• [REQUIRED WORK]: Return each line of the data below unchanged, please.
= = =
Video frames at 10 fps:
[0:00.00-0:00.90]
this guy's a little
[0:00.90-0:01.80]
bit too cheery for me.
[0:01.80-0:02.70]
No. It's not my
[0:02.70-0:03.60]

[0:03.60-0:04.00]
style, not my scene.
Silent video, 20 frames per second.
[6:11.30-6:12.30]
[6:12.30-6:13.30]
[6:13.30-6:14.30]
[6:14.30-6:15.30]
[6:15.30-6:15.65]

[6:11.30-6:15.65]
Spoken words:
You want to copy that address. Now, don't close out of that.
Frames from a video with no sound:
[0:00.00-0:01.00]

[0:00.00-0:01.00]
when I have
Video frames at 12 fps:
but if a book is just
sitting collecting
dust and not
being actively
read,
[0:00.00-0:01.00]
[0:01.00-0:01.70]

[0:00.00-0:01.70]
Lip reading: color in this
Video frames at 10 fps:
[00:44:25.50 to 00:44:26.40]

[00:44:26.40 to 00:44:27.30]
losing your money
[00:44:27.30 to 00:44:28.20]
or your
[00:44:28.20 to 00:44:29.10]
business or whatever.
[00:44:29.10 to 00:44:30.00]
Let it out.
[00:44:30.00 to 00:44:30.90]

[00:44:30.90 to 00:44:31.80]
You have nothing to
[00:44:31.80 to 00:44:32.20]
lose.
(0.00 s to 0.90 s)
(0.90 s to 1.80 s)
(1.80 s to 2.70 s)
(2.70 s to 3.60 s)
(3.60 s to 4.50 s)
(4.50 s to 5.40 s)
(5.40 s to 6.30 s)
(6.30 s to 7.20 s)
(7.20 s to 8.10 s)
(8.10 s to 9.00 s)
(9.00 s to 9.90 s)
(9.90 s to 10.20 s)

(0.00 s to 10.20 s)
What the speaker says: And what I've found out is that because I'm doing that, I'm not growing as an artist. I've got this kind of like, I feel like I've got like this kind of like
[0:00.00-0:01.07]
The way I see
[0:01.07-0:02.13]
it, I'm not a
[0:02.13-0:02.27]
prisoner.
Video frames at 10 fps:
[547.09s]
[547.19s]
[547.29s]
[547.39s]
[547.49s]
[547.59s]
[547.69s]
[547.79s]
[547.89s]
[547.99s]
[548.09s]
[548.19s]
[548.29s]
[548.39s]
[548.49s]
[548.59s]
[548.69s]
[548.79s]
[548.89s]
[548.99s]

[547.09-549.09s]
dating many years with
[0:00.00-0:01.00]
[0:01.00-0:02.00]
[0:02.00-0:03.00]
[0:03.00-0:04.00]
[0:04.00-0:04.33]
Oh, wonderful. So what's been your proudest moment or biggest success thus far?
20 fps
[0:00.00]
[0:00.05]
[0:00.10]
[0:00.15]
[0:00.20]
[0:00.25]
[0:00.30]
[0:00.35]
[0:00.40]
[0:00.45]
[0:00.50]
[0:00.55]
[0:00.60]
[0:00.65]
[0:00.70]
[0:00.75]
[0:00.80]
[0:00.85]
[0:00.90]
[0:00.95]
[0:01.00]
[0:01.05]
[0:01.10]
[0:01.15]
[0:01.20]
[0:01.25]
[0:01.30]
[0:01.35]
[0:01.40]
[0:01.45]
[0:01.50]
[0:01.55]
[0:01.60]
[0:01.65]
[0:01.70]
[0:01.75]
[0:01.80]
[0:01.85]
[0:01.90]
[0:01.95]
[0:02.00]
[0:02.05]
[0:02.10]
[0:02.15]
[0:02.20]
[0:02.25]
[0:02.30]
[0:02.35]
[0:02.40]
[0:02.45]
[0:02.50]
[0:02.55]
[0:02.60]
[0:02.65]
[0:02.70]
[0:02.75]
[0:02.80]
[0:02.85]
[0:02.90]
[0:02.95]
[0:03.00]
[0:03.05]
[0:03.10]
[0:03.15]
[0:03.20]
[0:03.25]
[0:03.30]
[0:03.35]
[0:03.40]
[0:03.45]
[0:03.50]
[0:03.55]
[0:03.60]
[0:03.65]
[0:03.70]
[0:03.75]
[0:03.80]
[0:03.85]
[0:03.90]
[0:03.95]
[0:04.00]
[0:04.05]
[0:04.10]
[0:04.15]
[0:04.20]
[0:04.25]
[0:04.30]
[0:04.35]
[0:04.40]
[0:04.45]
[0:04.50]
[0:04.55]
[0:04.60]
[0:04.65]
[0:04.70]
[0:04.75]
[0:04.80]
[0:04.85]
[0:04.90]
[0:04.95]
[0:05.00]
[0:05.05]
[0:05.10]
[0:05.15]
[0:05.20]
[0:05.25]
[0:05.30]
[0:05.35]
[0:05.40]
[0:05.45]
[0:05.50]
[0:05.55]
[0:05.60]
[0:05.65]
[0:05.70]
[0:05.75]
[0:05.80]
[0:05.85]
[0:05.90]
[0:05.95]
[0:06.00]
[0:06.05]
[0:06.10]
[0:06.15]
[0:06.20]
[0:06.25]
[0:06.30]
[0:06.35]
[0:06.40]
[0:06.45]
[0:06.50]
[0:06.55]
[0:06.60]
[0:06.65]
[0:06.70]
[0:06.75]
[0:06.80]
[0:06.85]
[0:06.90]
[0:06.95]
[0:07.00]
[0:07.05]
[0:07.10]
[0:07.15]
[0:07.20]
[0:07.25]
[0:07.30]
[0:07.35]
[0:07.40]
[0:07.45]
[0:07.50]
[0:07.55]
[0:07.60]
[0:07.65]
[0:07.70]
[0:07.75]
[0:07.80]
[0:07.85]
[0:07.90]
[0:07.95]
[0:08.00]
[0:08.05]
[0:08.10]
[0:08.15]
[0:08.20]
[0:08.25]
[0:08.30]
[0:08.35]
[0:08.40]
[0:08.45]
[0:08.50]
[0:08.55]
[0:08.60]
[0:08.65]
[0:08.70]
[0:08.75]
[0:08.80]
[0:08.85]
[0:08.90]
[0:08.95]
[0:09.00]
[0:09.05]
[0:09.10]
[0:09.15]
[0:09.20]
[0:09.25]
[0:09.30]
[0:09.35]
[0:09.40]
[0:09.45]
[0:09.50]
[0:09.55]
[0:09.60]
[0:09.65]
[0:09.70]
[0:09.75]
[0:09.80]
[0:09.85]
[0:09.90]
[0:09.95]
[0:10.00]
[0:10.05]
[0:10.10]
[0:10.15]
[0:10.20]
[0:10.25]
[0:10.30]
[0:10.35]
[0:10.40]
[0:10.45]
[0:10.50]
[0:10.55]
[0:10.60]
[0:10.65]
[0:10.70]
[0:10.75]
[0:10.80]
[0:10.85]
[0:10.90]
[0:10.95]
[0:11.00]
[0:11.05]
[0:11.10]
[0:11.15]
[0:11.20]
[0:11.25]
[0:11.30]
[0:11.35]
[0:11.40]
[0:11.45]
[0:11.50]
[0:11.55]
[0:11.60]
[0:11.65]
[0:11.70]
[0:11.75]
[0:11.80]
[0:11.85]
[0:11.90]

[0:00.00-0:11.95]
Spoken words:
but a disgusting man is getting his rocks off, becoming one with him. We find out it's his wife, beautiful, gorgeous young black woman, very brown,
= = =
• [EXERCISE ANSWER]:
Video frames at 10 fps:
[0:00.00-0:00.90]
this guy's a little
[0:00.90-0:01.80]
bit too cheery for me.
[0:01.80-0:02.70]
No. It's not my
[0:02.70-0:03.60]

[0:03.60-0:04.00]
style, not my scene.
Silent video, 20 frames per second.
[6:11.30-6:12.30]
[6:12.30-6:13.30]
[6:13.30-6:14.30]
[6:14.30-6:15.30]
[6:15.30-6:15.65]

[6:11.30-6:15.65]
Spoken words:
You want to copy that address. Now, don't close out of that.
Frames from a video with no sound:
[0:00.00-0:01.00]

[0:00.00-0:01.00]
when I have
Video frames at 12 fps:
but if a book is just
sitting collecting
dust and not
being actively
read,
[0:00.00-0:01.00]
[0:01.00-0:01.70]

[0:00.00-0:01.70]
Lip reading: color in this
Video frames at 10 fps:
[00:44:25.50 to 00:44:26.40]

[00:44:26.40 to 00:44:27.30]
losing your money
[00:44:27.30 to 00:44:28.20]
or your
[00:44:28.20 to 00:44:29.10]
business or whatever.
[00:44:29.10 to 00:44:30.00]
Let it out.
[00:44:30.00 to 00:44:30.90]

[00:44:30.90 to 00:44:31.80]
You have nothing to
[00:44:31.80 to 00:44:32.20]
lose.
(0.00 s to 0.90 s)
(0.90 s to 1.80 s)
(1.80 s to 2.70 s)
(2.70 s to 3.60 s)
(3.60 s to 4.50 s)
(4.50 s to 5.40 s)
(5.40 s to 6.30 s)
(6.30 s to 7.20 s)
(7.20 s to 8.10 s)
(8.10 s to 9.00 s)
(9.00 s to 9.90 s)
(9.90 s to 10.20 s)

(0.00 s to 10.20 s)
What the speaker says: And what I've found out is that because I'm doing that, I'm not growing as an artist. I've got this kind of like, I feel like I've got like this kind of like
[0:00.00-0:01.07]
The way I see
[0:01.07-0:02.13]
it, I'm not a
[0:02.13-0:02.27]
prisoner.
Video frames at 10 fps:
[547.09s]
[547.19s]
[547.29s]
[547.39s]
[547.49s]
[547.59s]
[547.69s]
[547.79s]
[547.89s]
[547.99s]
[548.09s]
[548.19s]
[548.29s]
[548.39s]
[548.49s]
[548.59s]
[548.69s]
[548.79s]
[548.89s]
[548.99s]

[547.09-549.09s]
dating many years with
[0:00.00-0:01.00]
[0:01.00-0:02.00]
[0:02.00-0:03.00]
[0:03.00-0:04.00]
[0:04.00-0:04.33]
Oh, wonderful. So what's been your proudest moment or biggest success thus far?
20 fps
[0:00.00]
[0:00.05]
[0:00.10]
[0:00.15]
[0:00.20]
[0:00.25]
[0:00.30]
[0:00.35]
[0:00.40]
[0:00.45]
[0:00.50]
[0:00.55]
[0:00.60]
[0:00.65]
[0:00.70]
[0:00.75]
[0:00.80]
[0:00.85]
[0:00.90]
[0:00.95]
[0:01.00]
[0:01.05]
[0:01.10]
[0:01.15]
[0:01.20]
[0:01.25]
[0:01.30]
[0:01.35]
[0:01.40]
[0:01.45]
[0:01.50]
[0:01.55]
[0:01.60]
[0:01.65]
[0:01.70]
[0:01.75]
[0:01.80]
[0:01.85]
[0:01.90]
[0:01.95]
[0:02.00]
[0:02.05]
[0:02.10]
[0:02.15]
[0:02.20]
[0:02.25]
[0:02.30]
[0:02.35]
[0:02.40]
[0:02.45]
[0:02.50]
[0:02.55]
[0:02.60]
[0:02.65]
[0:02.70]
[0:02.75]
[0:02.80]
[0:02.85]
[0:02.90]
[0:02.95]
[0:03.00]
[0:03.05]
[0:03.10]
[0:03.15]
[0:03.20]
[0:03.25]
[0:03.30]
[0:03.35]
[0:03.40]
[0:03.45]
[0:03.50]
[0:03.55]
[0:03.60]
[0:03.65]
[0:03.70]
[0:03.75]
[0:03.80]
[0:03.85]
[0:03.90]
[0:03.95]
[0:04.00]
[0:04.05]
[0:04.10]
[0:04.15]
[0:04.20]
[0:04.25]
[0:04.30]
[0:04.35]
[0:04.40]
[0:04.45]
[0:04.50]
[0:04.55]
[0:04.60]
[0:04.65]
[0:04.70]
[0:04.75]
[0:04.80]
[0:04.85]
[0:04.90]
[0:04.95]
[0:05.00]
[0:05.05]
[0:05.10]
[0:05.15]
[0:05.20]
[0:05.25]
[0:05.30]
[0:05.35]
[0:05.40]
[0:05.45]
[0:05.50]
[0:05.55]
[0:05.60]
[0:05.65]
[0:05.70]
[0:05.75]
[0:05.80]
[0:05.85]
[0:05.90]
[0:05.95]
[0:06.00]
[0:06.05]
[0:06.10]
[0:06.15]
[0:06.20]
[0:06.25]
[0:06.30]
[0:06.35]
[0:06.40]
[0:06.45]
[0:06.50]
[0:06.55]
[0:06.60]
[0:06.65]
[0:06.70]
[0:06.75]
[0:06.80]
[0:06.85]
[0:06.90]
[0:06.95]
[0:07.00]
[0:07.05]
[0:07.10]
[0:07.15]
[0:07.20]
[0:07.25]
[0:07.30]
[0:07.35]
[0:07.40]
[0:07.45]
[0:07.50]
[0:07.55]
[0:07.60]
[0:07.65]
[0:07.70]
[0:07.75]
[0:07.80]
[0:07.85]
[0:07.90]
[0:07.95]
[0:08.00]
[0:08.05]
[0:08.10]
[0:08.15]
[0:08.20]
[0:08.25]
[0:08.30]
[0:08.35]
[0:08.40]
[0:08.45]
[0:08.50]
[0:08.55]
[0:08.60]
[0:08.65]
[0:08.70]
[0:08.75]
[0:08.80]
[0:08.85]
[0:08.90]
[0:08.95]
[0:09.00]
[0:09.05]
[0:09.10]
[0:09.15]
[0:09.20]
[0:09.25]
[0:09.30]
[0:09.35]
[0:09.40]
[0:09.45]
[0:09.50]
[0:09.55]
[0:09.60]
[0:09.65]
[0:09.70]
[0:09.75]
[0:09.80]
[0:09.85]
[0:09.90]
[0:09.95]
[0:10.00]
[0:10.05]
[0:10.10]
[0:10.15]
[0:10.20]
[0:10.25]
[0:10.30]
[0:10.35]
[0:10.40]
[0:10.45]
[0:10.50]
[0:10.55]
[0:10.60]
[0:10.65]
[0:10.70]
[0:10.75]
[0:10.80]
[0:10.85]
[0:10.90]
[0:10.95]
[0:11.00]
[0:11.05]
[0:11.10]
[0:11.15]
[0:11.20]
[0:11.25]
[0:11.30]
[0:11.35]
[0:11.40]
[0:11.45]
[0:11.50]
[0:11.55]
[0:11.60]
[0:11.65]
[0:11.70]
[0:11.75]
[0:11.80]
[0:11.85]
[0:11.90]

[0:00.00-0:11.95]
Spoken words:
but a disgusting man is getting his rocks off, becoming one with him. We find out it's his wife, beautiful, gorgeous young black woman, very brown,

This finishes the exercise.